» **WHAT IS REQUIRED**
Entries follow. Give back exactly the lines starting at the one containing "[00:00:53.01]" and ending at the one containing "[00:00:57.28]", and no other lines.
● ● ● ● ●
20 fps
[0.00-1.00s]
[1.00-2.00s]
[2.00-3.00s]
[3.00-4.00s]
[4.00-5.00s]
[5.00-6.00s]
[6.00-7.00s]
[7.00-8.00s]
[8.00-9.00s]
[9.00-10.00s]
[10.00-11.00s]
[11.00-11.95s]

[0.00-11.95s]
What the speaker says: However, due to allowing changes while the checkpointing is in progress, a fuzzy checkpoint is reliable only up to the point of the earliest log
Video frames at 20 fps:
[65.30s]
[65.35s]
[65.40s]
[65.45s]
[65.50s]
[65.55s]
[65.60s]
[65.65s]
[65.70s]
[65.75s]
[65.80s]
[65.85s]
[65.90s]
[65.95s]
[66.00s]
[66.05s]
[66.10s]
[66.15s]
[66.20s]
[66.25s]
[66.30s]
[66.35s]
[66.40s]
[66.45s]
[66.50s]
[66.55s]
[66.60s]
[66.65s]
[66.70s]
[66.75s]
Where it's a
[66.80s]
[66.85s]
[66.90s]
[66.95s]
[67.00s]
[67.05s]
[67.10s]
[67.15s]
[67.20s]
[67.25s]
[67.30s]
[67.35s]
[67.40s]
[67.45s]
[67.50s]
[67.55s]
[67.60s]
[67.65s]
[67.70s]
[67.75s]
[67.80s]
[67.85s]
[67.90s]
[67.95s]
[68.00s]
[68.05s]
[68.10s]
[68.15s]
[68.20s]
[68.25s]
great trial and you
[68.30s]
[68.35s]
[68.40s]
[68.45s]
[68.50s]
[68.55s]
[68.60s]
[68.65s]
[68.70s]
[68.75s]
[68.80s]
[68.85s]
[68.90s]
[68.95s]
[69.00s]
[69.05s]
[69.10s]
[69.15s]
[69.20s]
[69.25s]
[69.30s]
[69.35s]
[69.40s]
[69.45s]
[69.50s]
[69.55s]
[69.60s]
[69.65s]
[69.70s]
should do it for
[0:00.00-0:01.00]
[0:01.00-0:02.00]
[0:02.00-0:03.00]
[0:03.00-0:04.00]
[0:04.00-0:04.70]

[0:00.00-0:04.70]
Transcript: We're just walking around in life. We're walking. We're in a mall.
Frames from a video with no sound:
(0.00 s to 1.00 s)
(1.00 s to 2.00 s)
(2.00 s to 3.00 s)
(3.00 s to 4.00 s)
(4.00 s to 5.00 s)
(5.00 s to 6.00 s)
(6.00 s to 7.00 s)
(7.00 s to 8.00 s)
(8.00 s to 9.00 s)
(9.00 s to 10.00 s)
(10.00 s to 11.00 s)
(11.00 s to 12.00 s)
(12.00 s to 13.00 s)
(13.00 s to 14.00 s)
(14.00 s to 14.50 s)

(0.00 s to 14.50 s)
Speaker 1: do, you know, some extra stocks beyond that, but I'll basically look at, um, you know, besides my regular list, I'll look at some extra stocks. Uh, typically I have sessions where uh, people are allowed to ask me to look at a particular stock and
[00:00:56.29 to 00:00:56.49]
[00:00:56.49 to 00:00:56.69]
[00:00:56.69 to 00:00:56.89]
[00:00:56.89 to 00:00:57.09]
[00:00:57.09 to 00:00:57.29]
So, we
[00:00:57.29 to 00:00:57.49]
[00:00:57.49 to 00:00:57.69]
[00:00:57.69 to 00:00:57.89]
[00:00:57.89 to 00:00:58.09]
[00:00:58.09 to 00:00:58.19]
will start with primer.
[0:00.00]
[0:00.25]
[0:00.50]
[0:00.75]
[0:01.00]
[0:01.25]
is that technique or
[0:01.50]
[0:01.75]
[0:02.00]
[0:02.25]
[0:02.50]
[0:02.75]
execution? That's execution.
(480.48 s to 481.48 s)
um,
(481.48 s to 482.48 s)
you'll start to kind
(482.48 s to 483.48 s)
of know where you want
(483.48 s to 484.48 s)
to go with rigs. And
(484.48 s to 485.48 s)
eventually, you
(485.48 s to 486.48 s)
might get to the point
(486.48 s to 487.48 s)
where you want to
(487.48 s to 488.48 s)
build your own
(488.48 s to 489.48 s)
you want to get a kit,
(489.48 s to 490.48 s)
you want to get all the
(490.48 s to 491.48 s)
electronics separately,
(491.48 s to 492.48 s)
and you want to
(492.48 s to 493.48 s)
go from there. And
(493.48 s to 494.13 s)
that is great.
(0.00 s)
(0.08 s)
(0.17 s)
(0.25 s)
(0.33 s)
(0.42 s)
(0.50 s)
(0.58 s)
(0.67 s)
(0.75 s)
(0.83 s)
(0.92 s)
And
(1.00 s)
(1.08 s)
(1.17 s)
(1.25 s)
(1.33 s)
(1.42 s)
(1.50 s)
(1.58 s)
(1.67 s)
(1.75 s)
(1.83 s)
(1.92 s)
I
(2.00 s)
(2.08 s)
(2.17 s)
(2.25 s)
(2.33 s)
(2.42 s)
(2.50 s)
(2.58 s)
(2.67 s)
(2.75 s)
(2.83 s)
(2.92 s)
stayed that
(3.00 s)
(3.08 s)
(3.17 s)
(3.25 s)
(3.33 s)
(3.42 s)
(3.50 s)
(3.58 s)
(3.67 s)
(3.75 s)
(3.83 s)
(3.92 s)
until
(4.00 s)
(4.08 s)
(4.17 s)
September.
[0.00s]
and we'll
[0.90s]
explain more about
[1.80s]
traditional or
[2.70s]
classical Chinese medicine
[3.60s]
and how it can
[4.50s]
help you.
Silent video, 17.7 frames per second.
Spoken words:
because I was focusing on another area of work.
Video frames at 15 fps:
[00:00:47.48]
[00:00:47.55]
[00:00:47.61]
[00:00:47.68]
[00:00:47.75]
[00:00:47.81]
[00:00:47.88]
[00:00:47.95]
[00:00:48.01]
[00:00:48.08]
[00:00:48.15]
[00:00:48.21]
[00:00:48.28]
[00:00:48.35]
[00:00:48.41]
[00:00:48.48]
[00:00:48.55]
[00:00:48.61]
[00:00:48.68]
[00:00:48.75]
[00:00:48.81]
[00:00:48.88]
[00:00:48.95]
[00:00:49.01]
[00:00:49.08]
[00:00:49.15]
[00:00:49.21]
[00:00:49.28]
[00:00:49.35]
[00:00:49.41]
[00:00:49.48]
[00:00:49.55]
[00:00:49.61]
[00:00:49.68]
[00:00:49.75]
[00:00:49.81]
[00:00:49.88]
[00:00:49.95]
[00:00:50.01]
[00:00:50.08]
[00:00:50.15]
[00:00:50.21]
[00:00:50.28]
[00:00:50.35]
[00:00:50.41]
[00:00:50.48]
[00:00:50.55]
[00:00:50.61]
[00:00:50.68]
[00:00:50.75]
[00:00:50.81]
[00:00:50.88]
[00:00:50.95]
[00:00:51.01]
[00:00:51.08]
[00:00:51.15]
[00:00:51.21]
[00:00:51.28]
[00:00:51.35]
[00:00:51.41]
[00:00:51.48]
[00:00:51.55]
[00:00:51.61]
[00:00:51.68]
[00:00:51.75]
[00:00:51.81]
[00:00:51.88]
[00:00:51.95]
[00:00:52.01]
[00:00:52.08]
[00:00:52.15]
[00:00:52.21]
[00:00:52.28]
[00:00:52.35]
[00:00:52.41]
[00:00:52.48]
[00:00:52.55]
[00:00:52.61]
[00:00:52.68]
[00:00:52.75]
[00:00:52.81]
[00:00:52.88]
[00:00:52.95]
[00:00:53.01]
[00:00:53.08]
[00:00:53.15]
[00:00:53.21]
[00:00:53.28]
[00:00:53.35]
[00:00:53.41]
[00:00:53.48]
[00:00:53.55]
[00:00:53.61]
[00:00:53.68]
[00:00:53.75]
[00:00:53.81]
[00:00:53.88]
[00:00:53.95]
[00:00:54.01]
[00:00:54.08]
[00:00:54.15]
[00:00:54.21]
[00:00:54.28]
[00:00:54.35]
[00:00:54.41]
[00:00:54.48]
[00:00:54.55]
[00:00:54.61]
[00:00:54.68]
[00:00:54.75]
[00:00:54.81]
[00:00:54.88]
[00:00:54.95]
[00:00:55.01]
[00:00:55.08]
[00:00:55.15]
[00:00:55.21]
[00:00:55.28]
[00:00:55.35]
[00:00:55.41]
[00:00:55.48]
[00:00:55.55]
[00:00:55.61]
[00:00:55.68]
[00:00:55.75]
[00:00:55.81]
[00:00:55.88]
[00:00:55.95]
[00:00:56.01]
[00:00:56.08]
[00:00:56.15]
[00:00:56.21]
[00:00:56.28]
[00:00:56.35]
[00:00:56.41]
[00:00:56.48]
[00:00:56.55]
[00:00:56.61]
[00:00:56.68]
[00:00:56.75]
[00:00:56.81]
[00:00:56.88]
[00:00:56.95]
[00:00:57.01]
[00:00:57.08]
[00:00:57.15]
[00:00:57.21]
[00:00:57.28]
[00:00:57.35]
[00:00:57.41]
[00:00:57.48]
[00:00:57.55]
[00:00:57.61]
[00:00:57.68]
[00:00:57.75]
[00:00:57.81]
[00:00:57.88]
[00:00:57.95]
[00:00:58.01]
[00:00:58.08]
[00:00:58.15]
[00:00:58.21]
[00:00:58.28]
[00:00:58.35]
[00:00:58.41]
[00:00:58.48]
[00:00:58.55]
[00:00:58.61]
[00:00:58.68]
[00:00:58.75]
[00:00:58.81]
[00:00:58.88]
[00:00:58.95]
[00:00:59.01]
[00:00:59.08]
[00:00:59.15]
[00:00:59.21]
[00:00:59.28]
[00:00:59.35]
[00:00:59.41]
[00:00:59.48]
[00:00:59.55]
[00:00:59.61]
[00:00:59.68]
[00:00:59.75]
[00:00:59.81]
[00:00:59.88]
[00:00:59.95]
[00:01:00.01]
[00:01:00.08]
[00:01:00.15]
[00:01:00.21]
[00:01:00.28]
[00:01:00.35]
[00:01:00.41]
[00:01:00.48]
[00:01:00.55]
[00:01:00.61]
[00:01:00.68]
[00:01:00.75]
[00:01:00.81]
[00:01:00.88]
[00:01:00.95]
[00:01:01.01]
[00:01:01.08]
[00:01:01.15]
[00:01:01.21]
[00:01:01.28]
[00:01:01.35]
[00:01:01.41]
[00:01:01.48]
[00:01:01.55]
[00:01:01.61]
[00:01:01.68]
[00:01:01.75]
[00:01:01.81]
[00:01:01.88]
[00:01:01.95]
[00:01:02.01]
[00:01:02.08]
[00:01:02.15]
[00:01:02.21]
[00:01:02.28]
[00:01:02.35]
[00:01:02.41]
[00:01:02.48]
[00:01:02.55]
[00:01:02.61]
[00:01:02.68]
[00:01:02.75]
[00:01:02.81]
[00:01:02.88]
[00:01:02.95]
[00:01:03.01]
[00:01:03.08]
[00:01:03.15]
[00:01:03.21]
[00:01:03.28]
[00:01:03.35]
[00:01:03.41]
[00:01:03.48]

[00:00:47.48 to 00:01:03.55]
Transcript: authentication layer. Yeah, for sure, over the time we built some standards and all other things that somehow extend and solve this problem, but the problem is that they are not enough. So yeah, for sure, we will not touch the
● ● ● ● ●
» **ANSWER TO THE PROBLEM**
[00:00:53.01]
[00:00:53.08]
[00:00:53.15]
[00:00:53.21]
[00:00:53.28]
[00:00:53.35]
[00:00:53.41]
[00:00:53.48]
[00:00:53.55]
[00:00:53.61]
[00:00:53.68]
[00:00:53.75]
[00:00:53.81]
[00:00:53.88]
[00:00:53.95]
[00:00:54.01]
[00:00:54.08]
[00:00:54.15]
[00:00:54.21]
[00:00:54.28]
[00:00:54.35]
[00:00:54.41]
[00:00:54.48]
[00:00:54.55]
[00:00:54.61]
[00:00:54.68]
[00:00:54.75]
[00:00:54.81]
[00:00:54.88]
[00:00:54.95]
[00:00:55.01]
[00:00:55.08]
[00:00:55.15]
[00:00:55.21]
[00:00:55.28]
[00:00:55.35]
[00:00:55.41]
[00:00:55.48]
[00:00:55.55]
[00:00:55.61]
[00:00:55.68]
[00:00:55.75]
[00:00:55.81]
[00:00:55.88]
[00:00:55.95]
[00:00:56.01]
[00:00:56.08]
[00:00:56.15]
[00:00:56.21]
[00:00:56.28]
[00:00:56.35]
[00:00:56.41]
[00:00:56.48]
[00:00:56.55]
[00:00:56.61]
[00:00:56.68]
[00:00:56.75]
[00:00:56.81]
[00:00:56.88]
[00:00:56.95]
[00:00:57.01]
[00:00:57.08]
[00:00:57.15]
[00:00:57.21]
[00:00:57.28]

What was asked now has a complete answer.